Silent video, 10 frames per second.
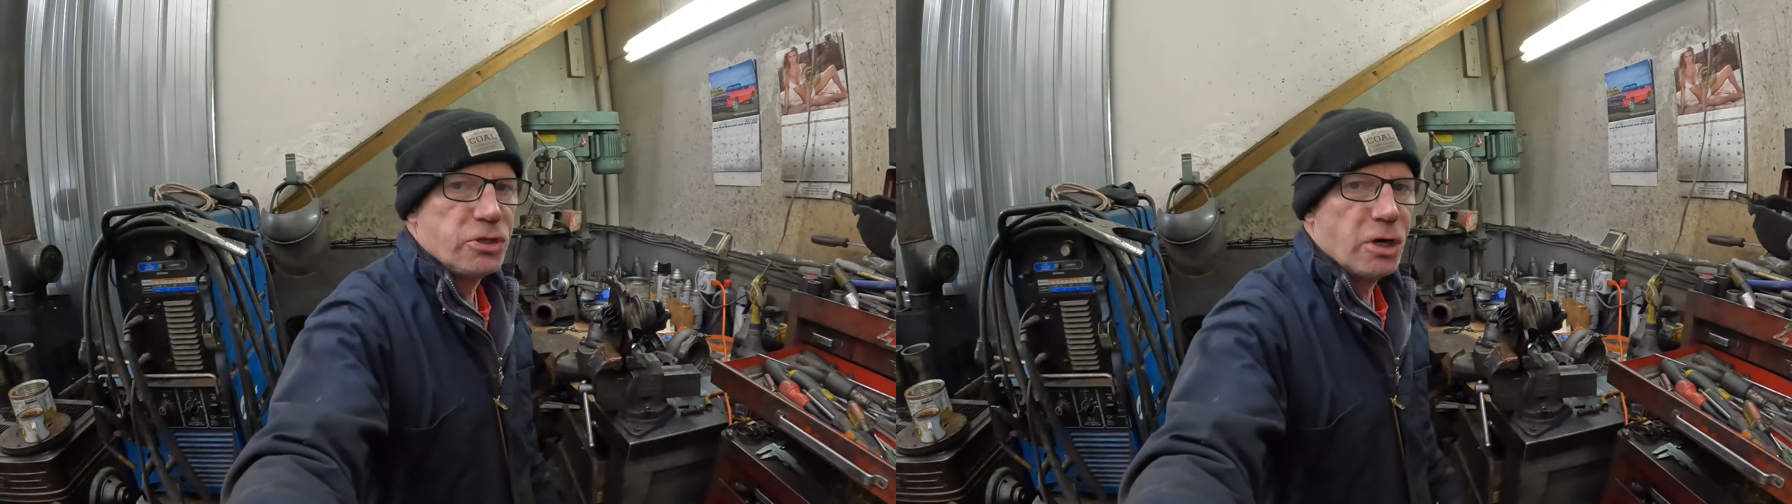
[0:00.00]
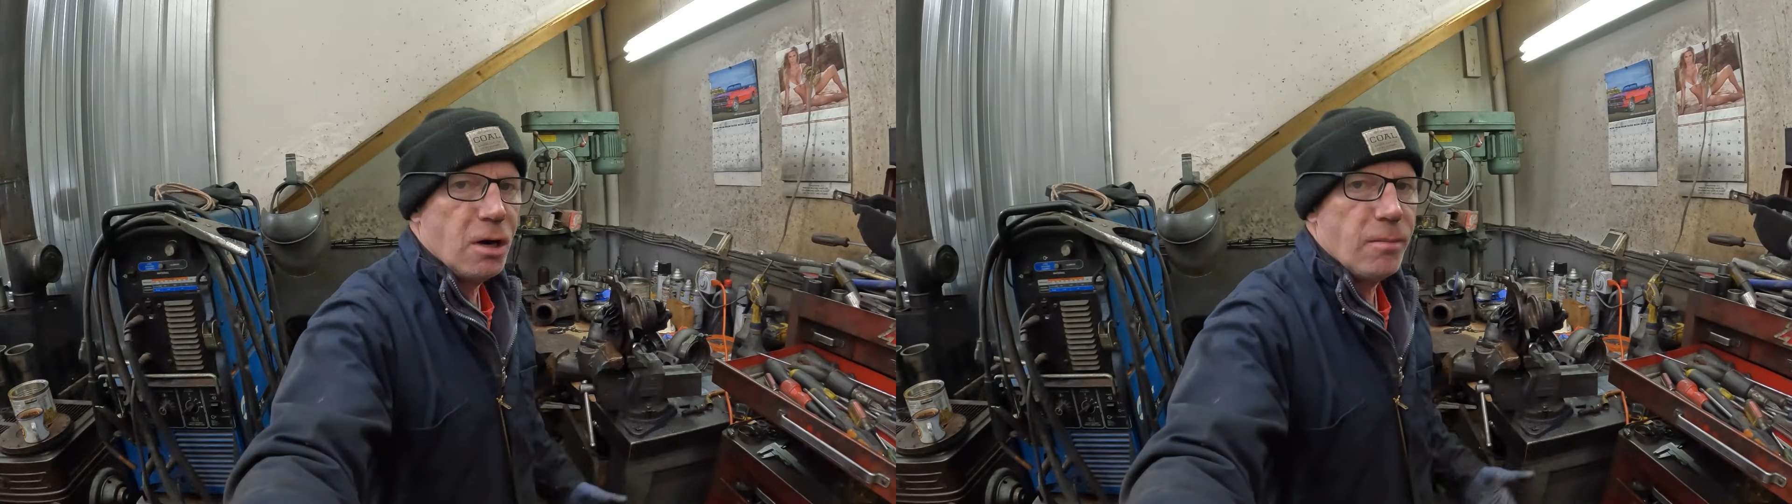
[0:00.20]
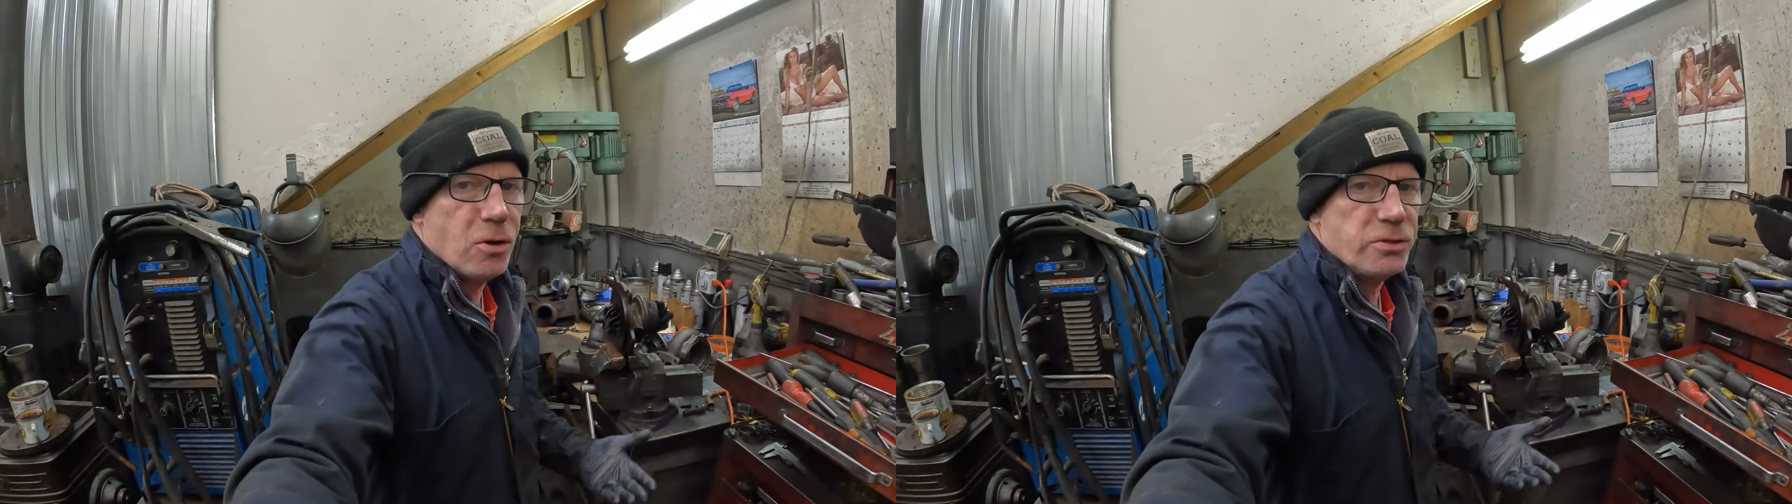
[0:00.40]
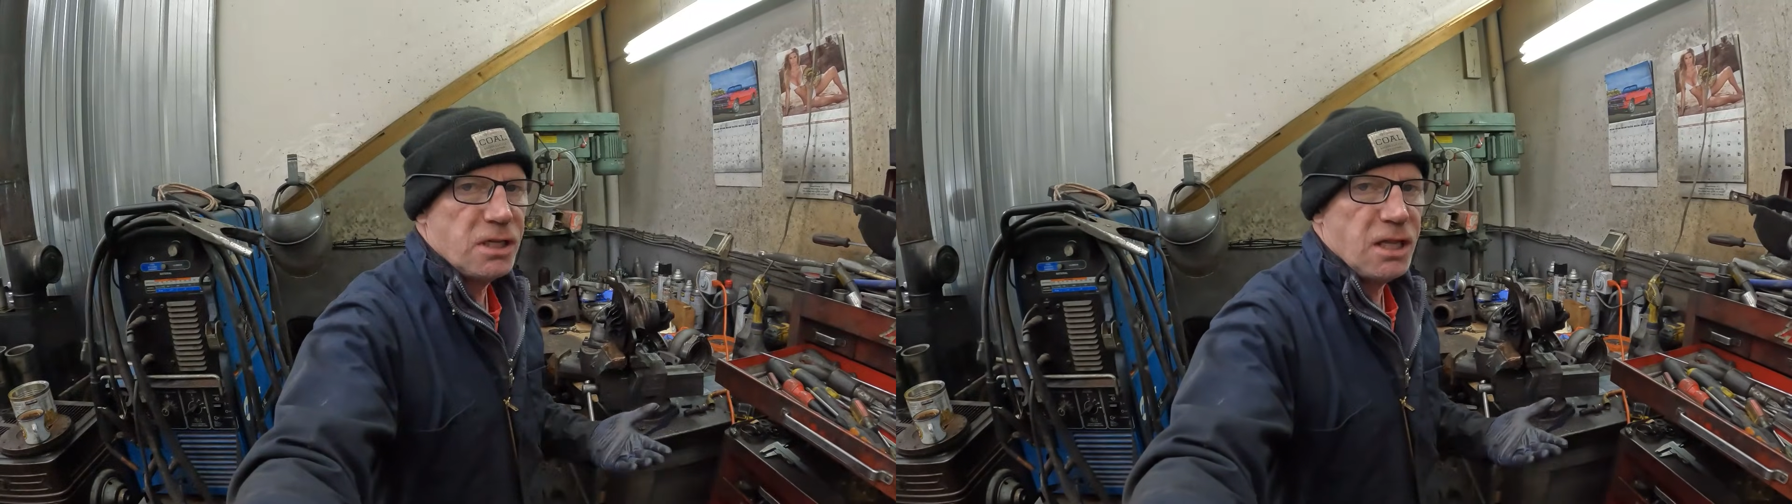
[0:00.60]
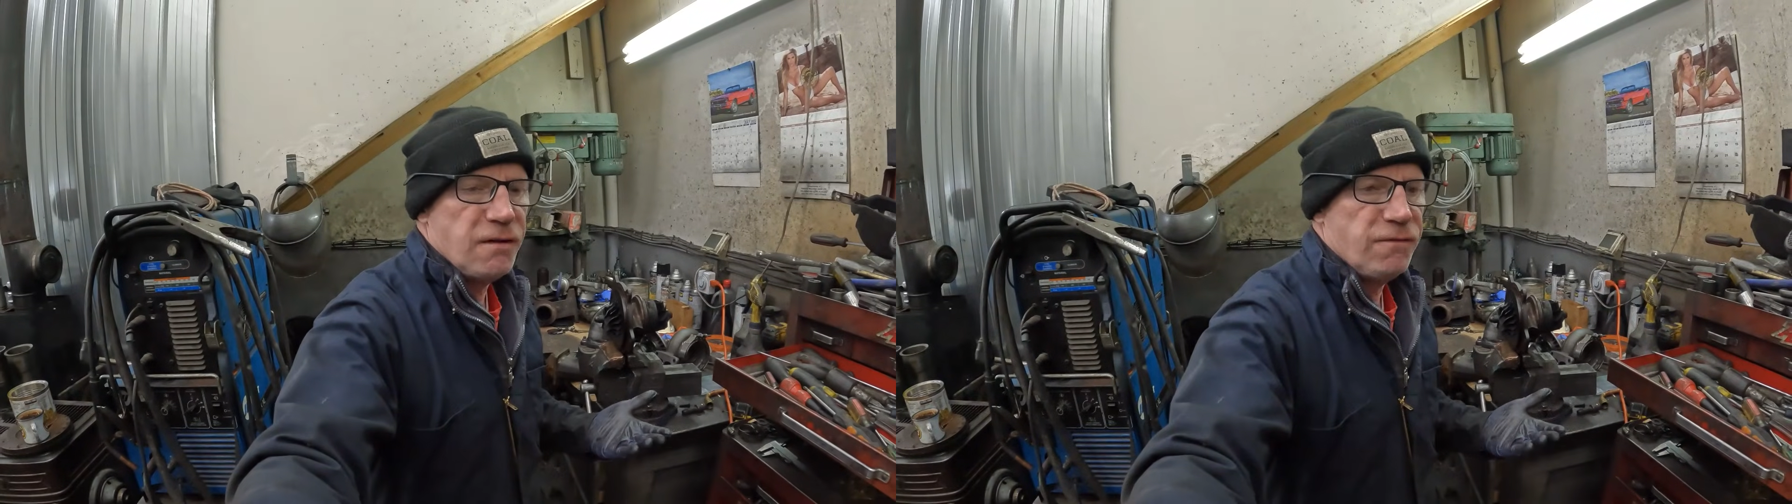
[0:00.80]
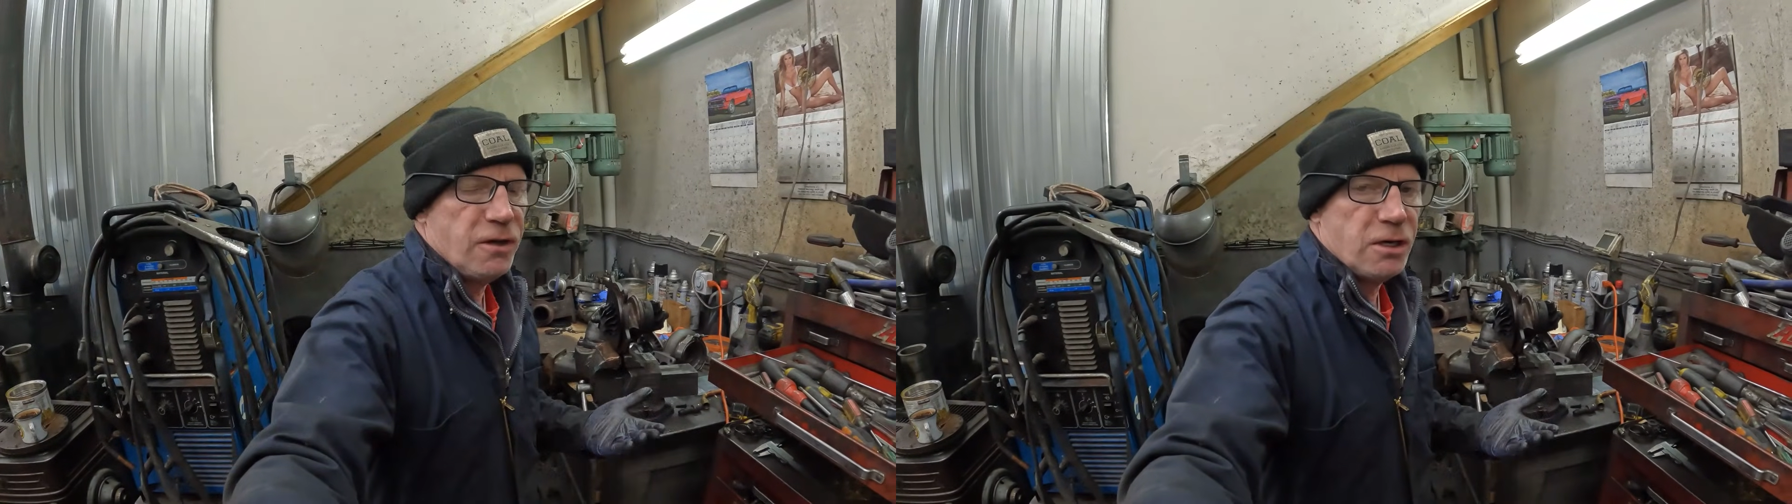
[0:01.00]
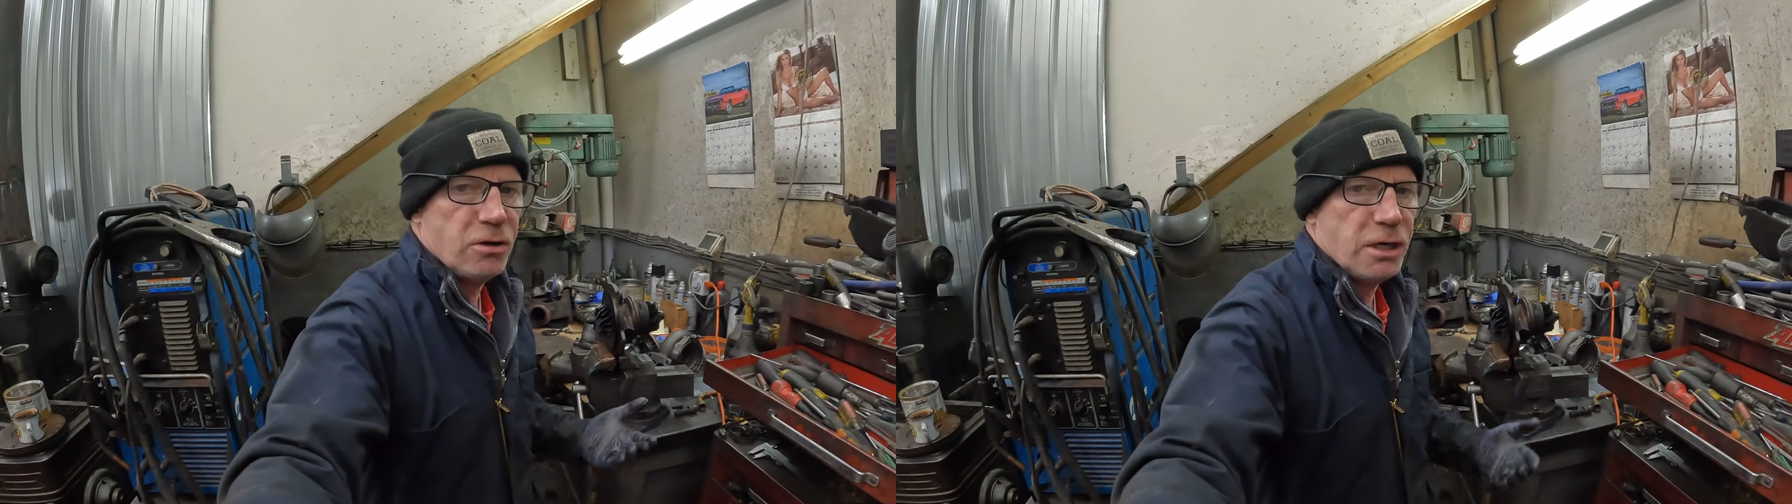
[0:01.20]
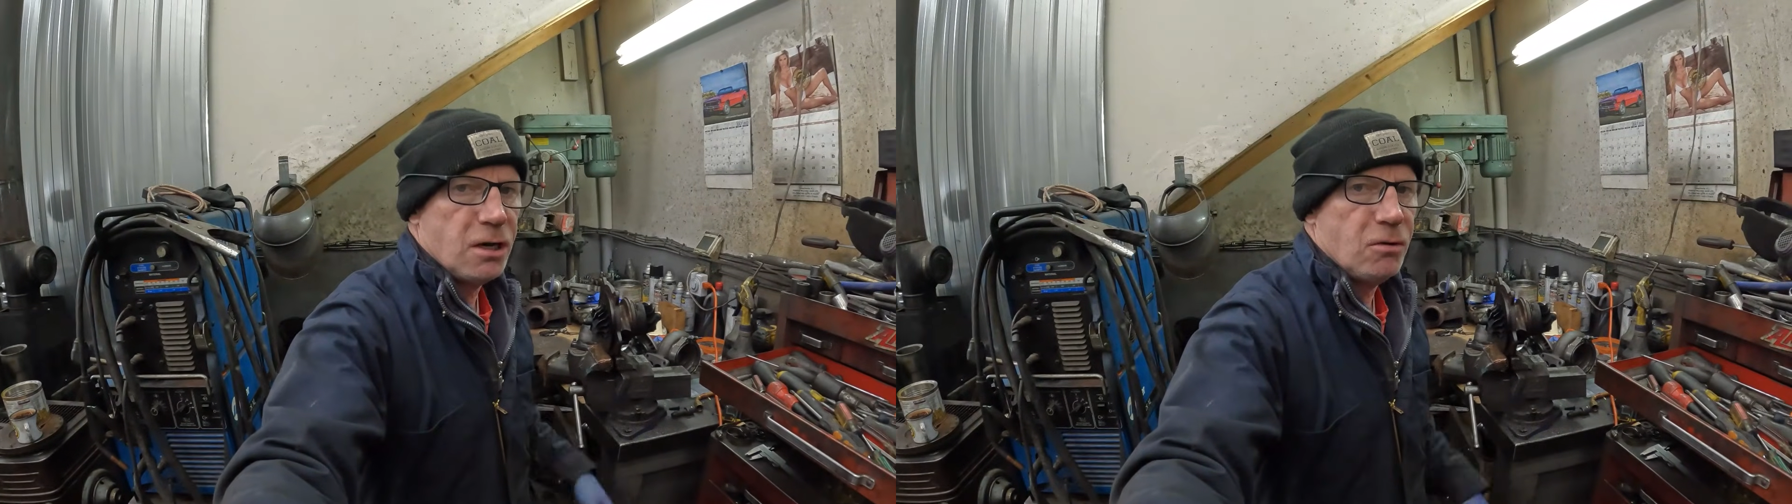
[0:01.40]
on turbos and then
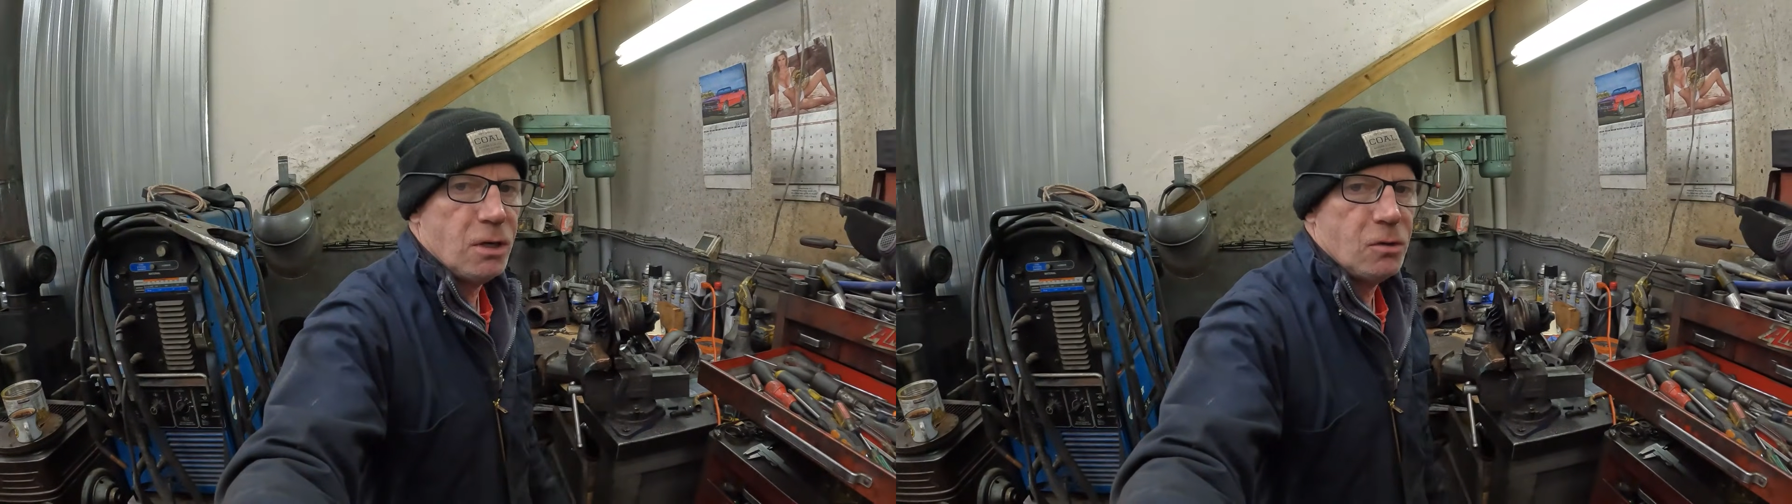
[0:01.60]
figuring out,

○ ○ ○ ○ ○ ○ ○

- What to do
Each line above is to be duplicated exactly, and the pictures are to be omitted.

- Your response
Silent video, 10 frames per second.
[0:00.00]
[0:00.20]
[0:00.40]
[0:00.60]
[0:00.80]
[0:01.00]
[0:01.20]
[0:01.40]
on turbos and then
[0:01.60]
figuring out,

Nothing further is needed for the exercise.